Work instructions |
Everything in the listing should be transcribed exactly, apart from the pictures.
=-=-=-=-=
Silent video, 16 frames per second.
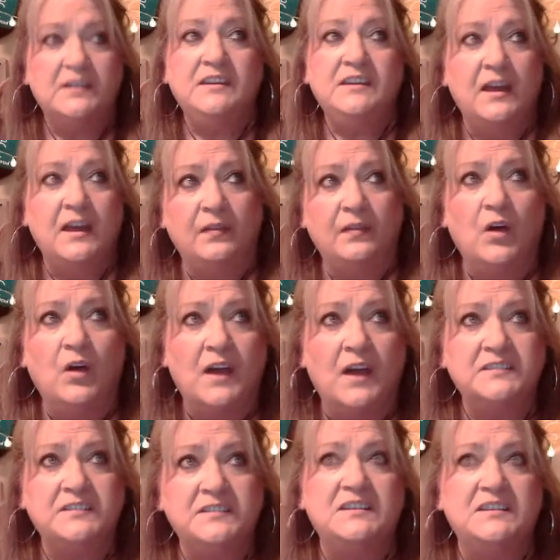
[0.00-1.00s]
Get
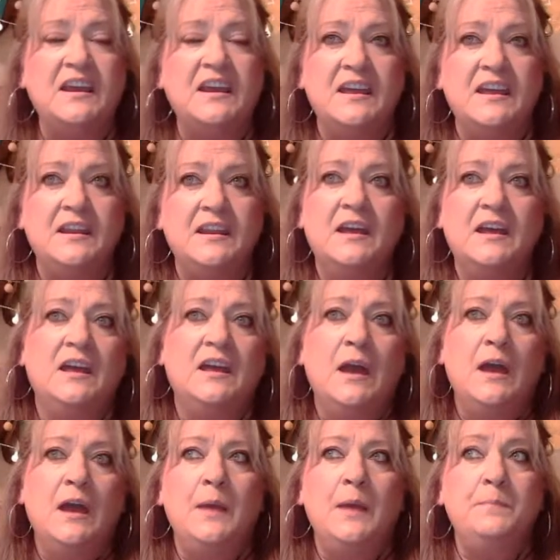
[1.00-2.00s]
lost in
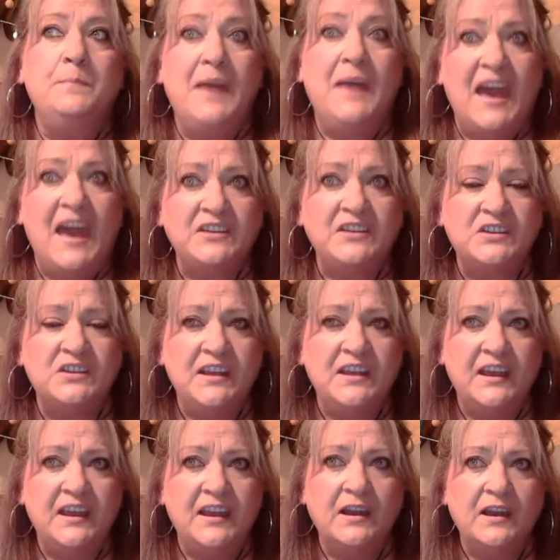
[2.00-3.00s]

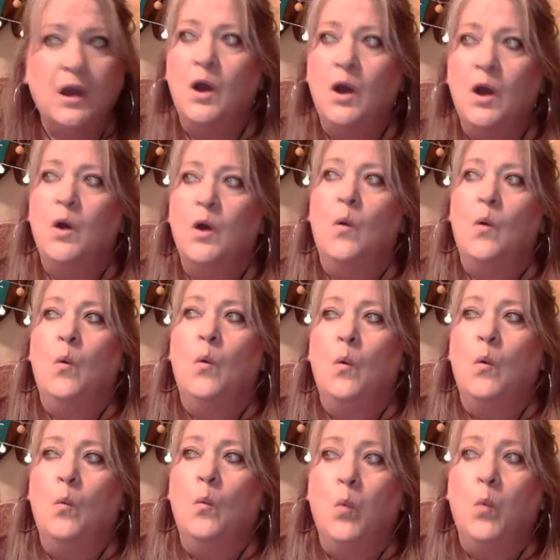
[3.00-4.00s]
imagining
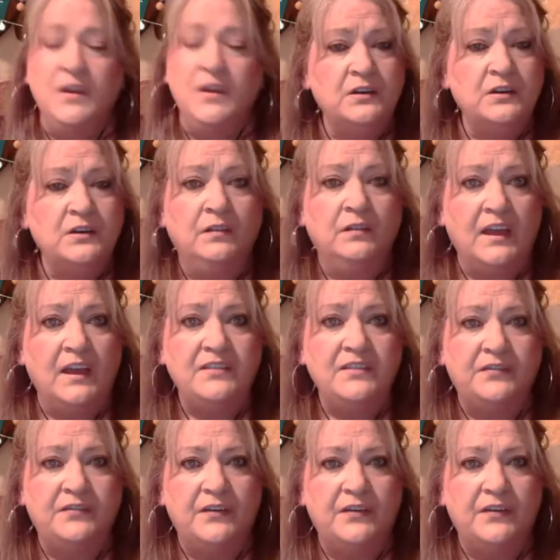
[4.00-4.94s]
what your life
=-=-=-=-=
Problem solution |
Silent video, 16 frames per second.
[0.00-1.00s]
Get
[1.00-2.00s]
lost in
[2.00-3.00s]

[3.00-4.00s]
imagining
[4.00-4.94s]
what your life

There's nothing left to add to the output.